One more Hanover incident was brought back to Ted Thornton when he read in this column about John VanRaalte and about Dirk Kuzmier with lanMacartney on Hanover ski jumps. "Mac and I went out to the big jump one Sunday morning, sporting magnificent hangovers. Mac said going off the jump would cure them. I didn't really believe him and I don't know how long I stood at the top of that trestle, looking down the two tracks to oblivion. But eventually I made the move, and once you start down there's not much else you can do. I consider that one of my great achievements in life. Without lan I never would have done it. (And he was right about the hangovers, too!)" Ted and Dolly expected to be in Hanover this winter. One hopes he wasn't too modest to take her out to the scene of his long ago triumph!
Returning to the present, do give BudElliott all the help you can in this year's Alumni Fund.

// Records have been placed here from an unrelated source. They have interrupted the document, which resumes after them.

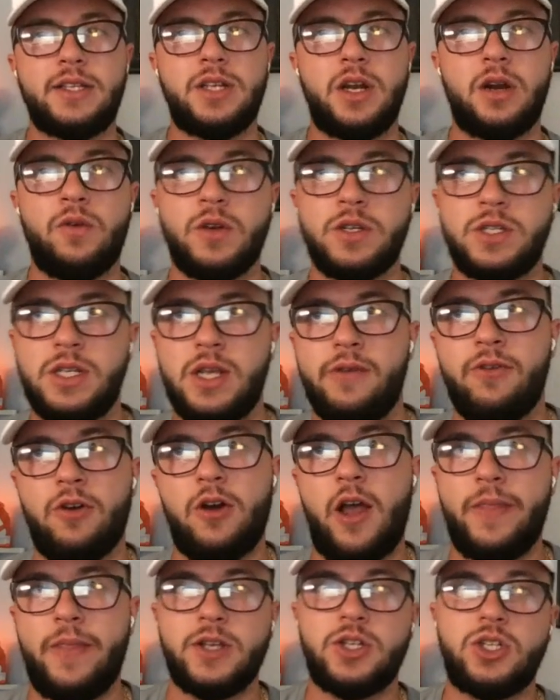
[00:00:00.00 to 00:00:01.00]
Gadsden a
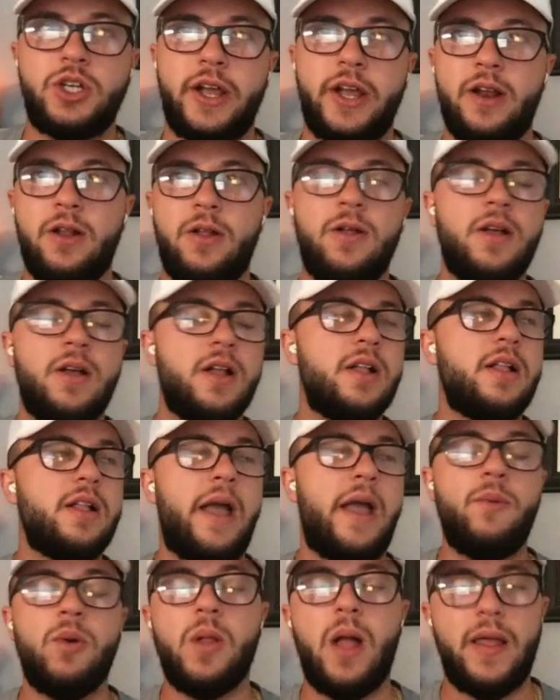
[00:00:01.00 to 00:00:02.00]
receiver on this channel,
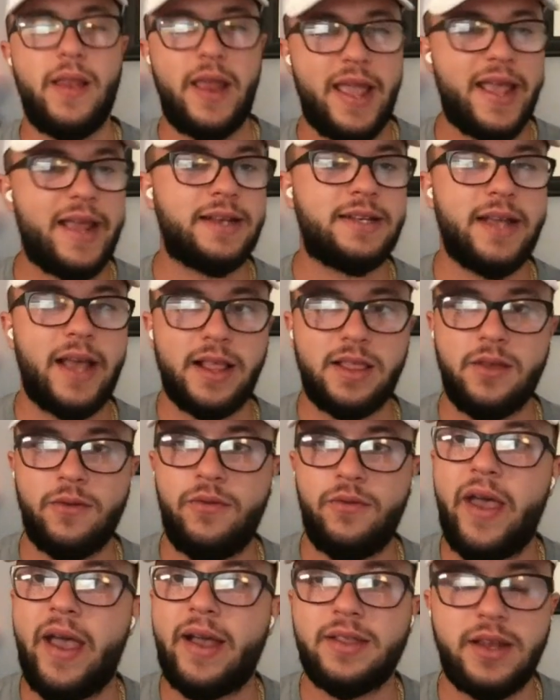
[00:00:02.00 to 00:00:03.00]
and we'll hint at
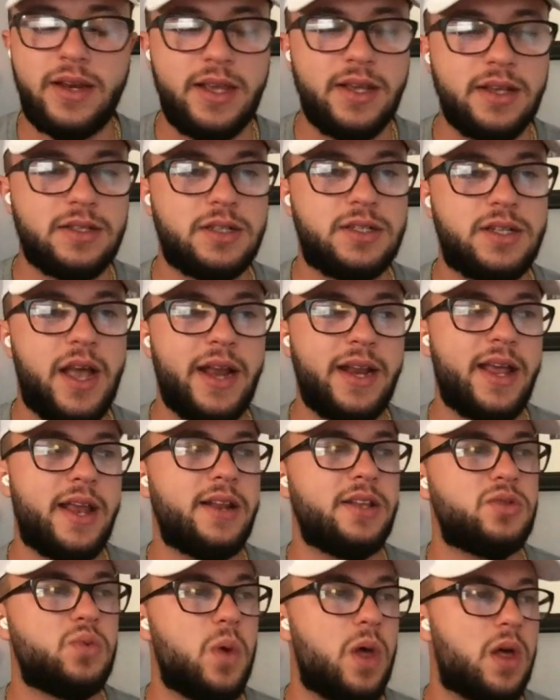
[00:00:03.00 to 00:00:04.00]
the fact that he is a tight
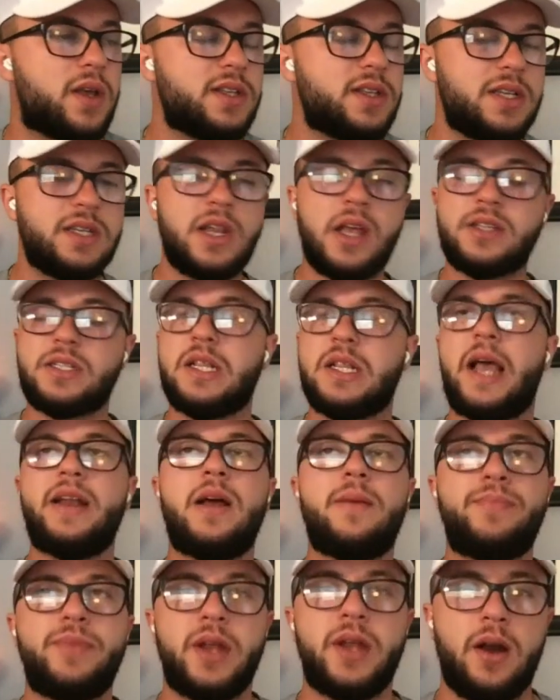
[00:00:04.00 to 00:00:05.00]
end as well, because he does
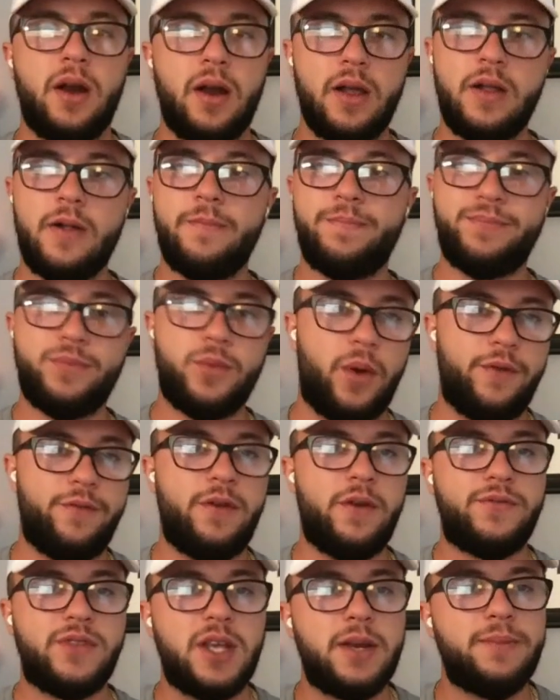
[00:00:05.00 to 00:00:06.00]
line up there,
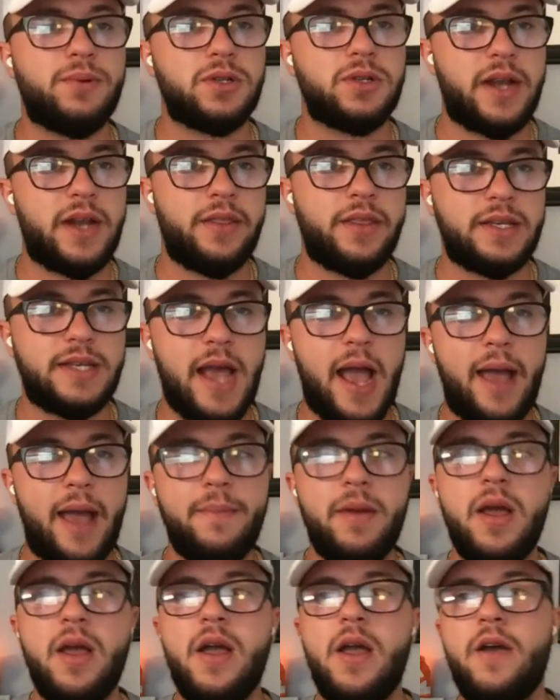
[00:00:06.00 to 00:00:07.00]
what, 15% of the
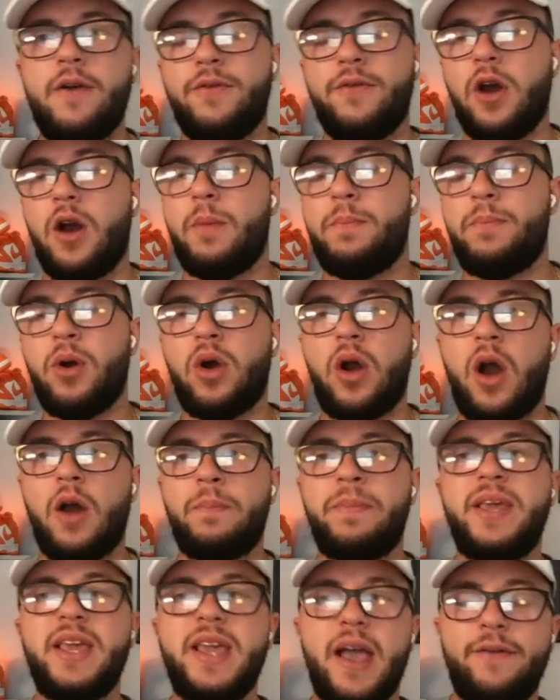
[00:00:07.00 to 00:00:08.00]
time? for our, per
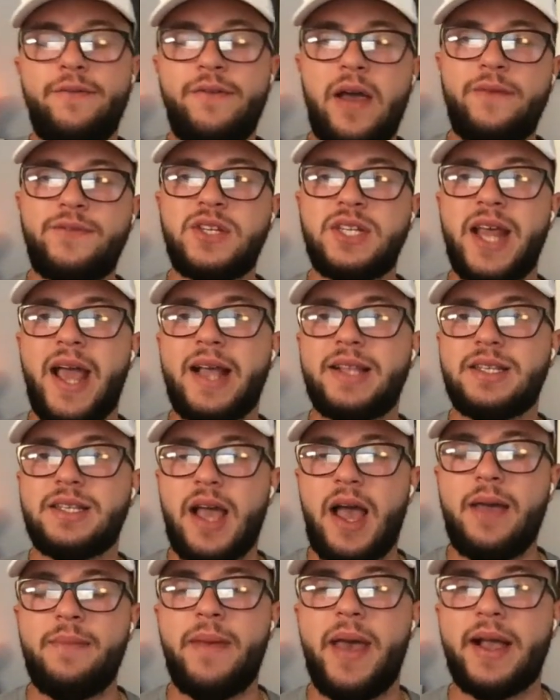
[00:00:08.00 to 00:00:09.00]
our PFF stats
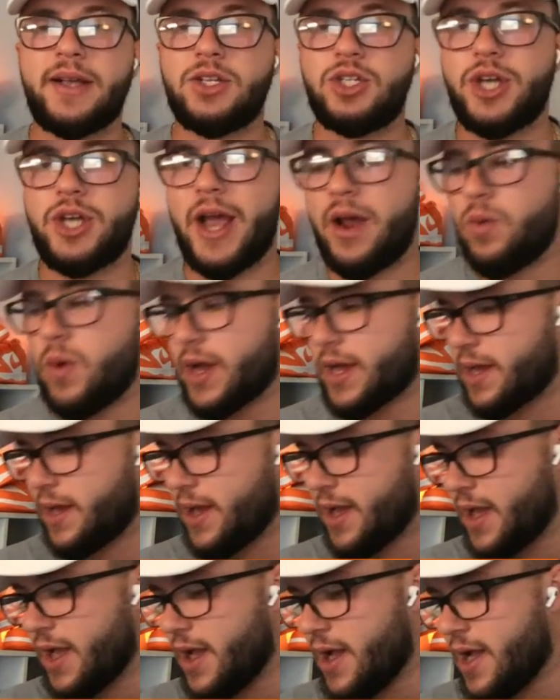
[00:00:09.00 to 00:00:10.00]
guy, Max Chadwick.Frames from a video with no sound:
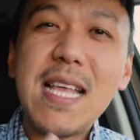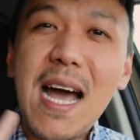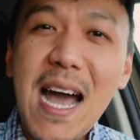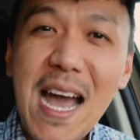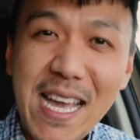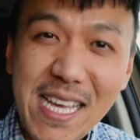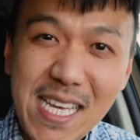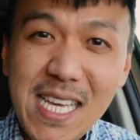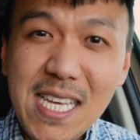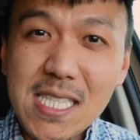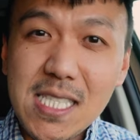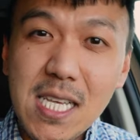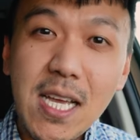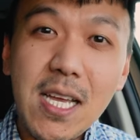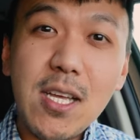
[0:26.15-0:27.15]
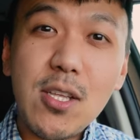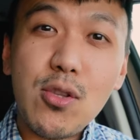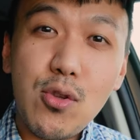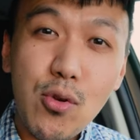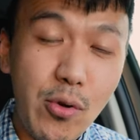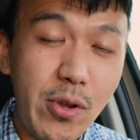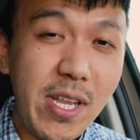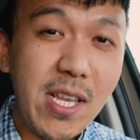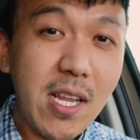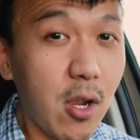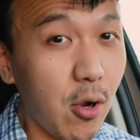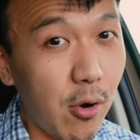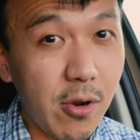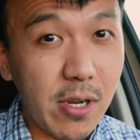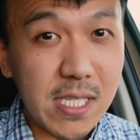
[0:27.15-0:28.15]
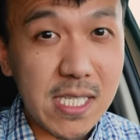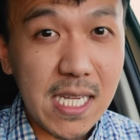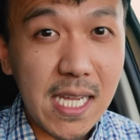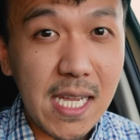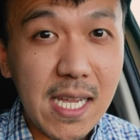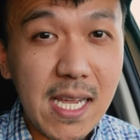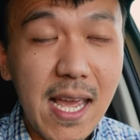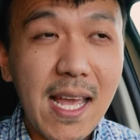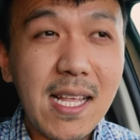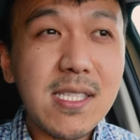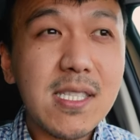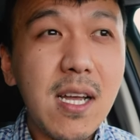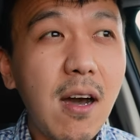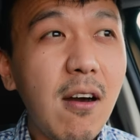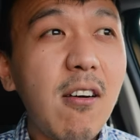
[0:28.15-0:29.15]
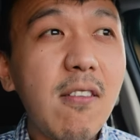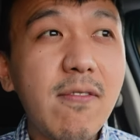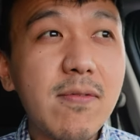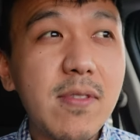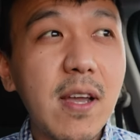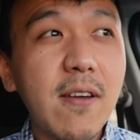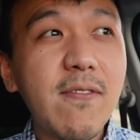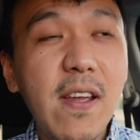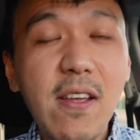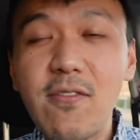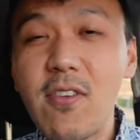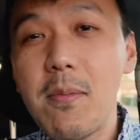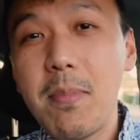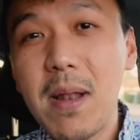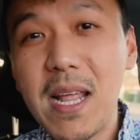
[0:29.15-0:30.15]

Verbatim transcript: that I eat during the quarantine and some of the favorite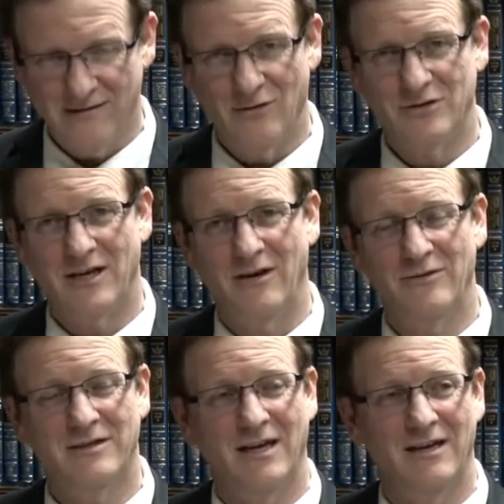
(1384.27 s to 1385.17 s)
Rosh
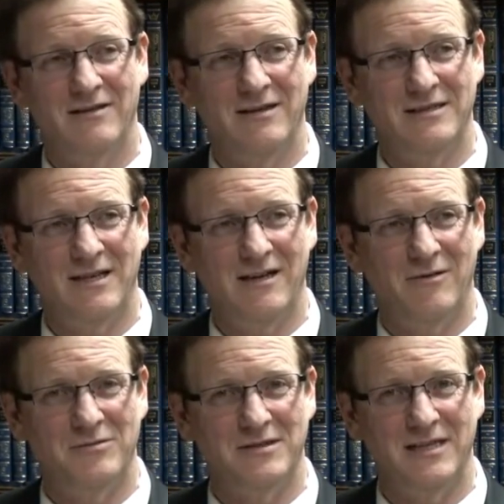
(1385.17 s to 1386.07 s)
Galuta, the exilarch,
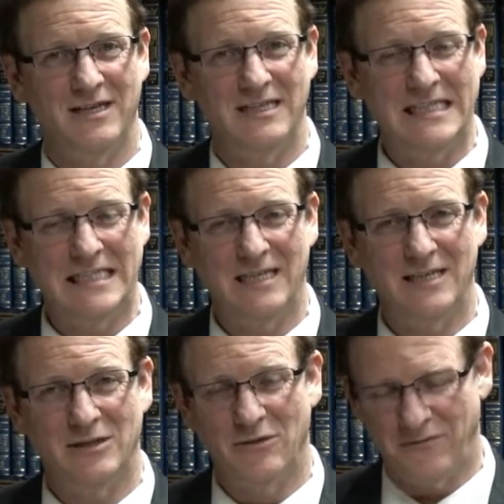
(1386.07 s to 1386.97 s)
was the
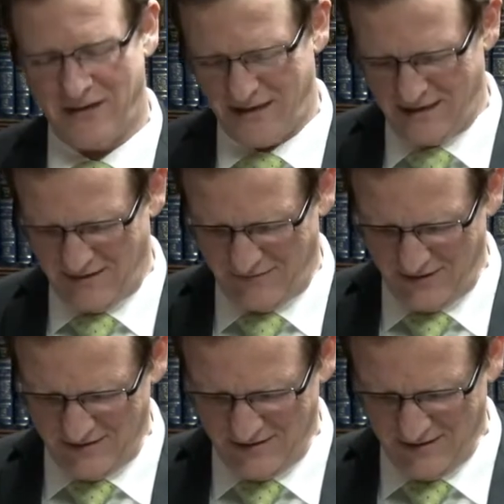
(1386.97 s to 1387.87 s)
descendants of King
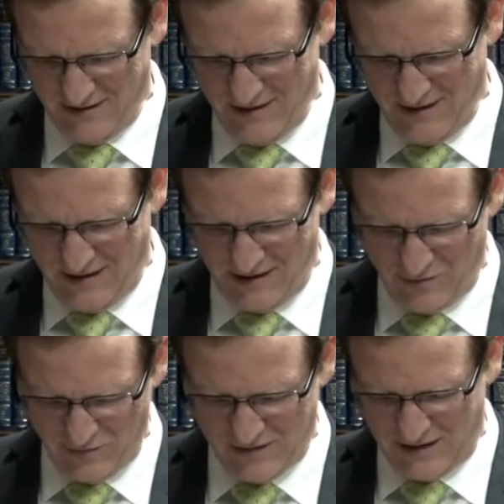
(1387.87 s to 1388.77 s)
David and it
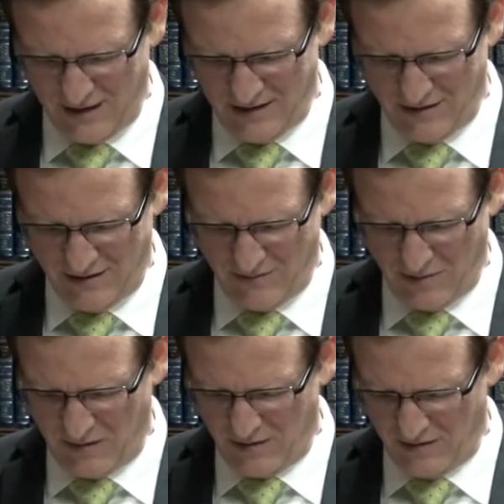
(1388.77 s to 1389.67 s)
was the leader in
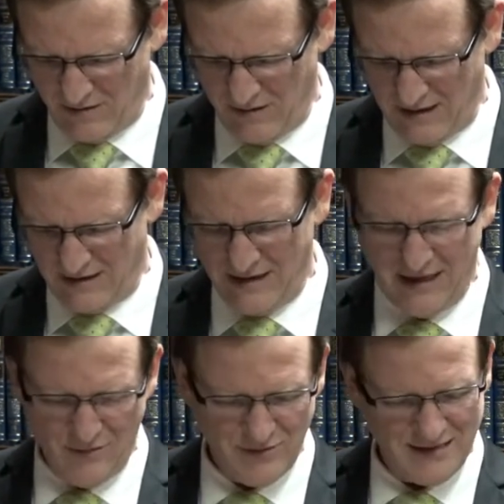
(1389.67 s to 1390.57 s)
Babylon, and
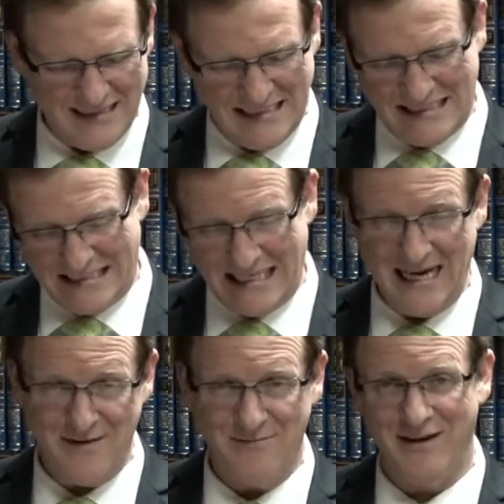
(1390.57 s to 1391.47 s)
he was the
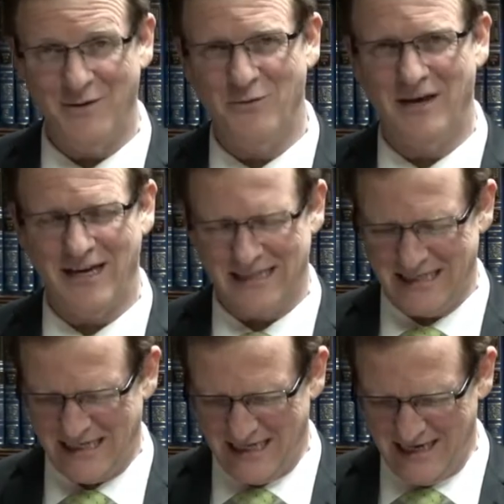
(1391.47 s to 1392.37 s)
same in a way as
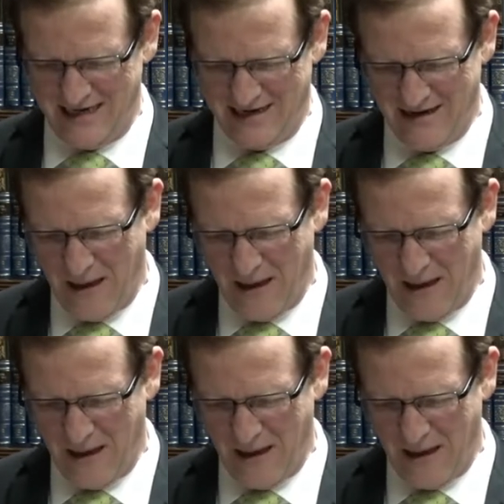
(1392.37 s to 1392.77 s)
a king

Our help to our old College on the Hill is clearly as necessary now as in the past, deduction or no deduction. If you haven't quite done your part in the past, how about that little extra push this year. In great part the cause is you, Eleazar's sons!
Nifty note from Jay Rutledge in California. Still in the brokerage business in San Francisco with Holt and Collins. He and old roommate Jerry Wensinger still get together whenever Jay's in New York. (These two with the aforementioned Tom Davis were longtime fixtures in Wheeler.) Jay expects to make the '48 40th in '88 - as should we all if we wish to relive some of our fun past in the fun present.
In closing, my humble apologies to our famous '48 American historian at the Smithsonian in Washington, Wid Washburn, whose name I inadvertantly omitted from a recent list of '48s who are natives of Hanover. Wid, as you know, is a preeminent historian of the American Indian who believes that the Indian himself will one day return the symbol to our alma mater.
Need news, gang. A smoke signal or two, please.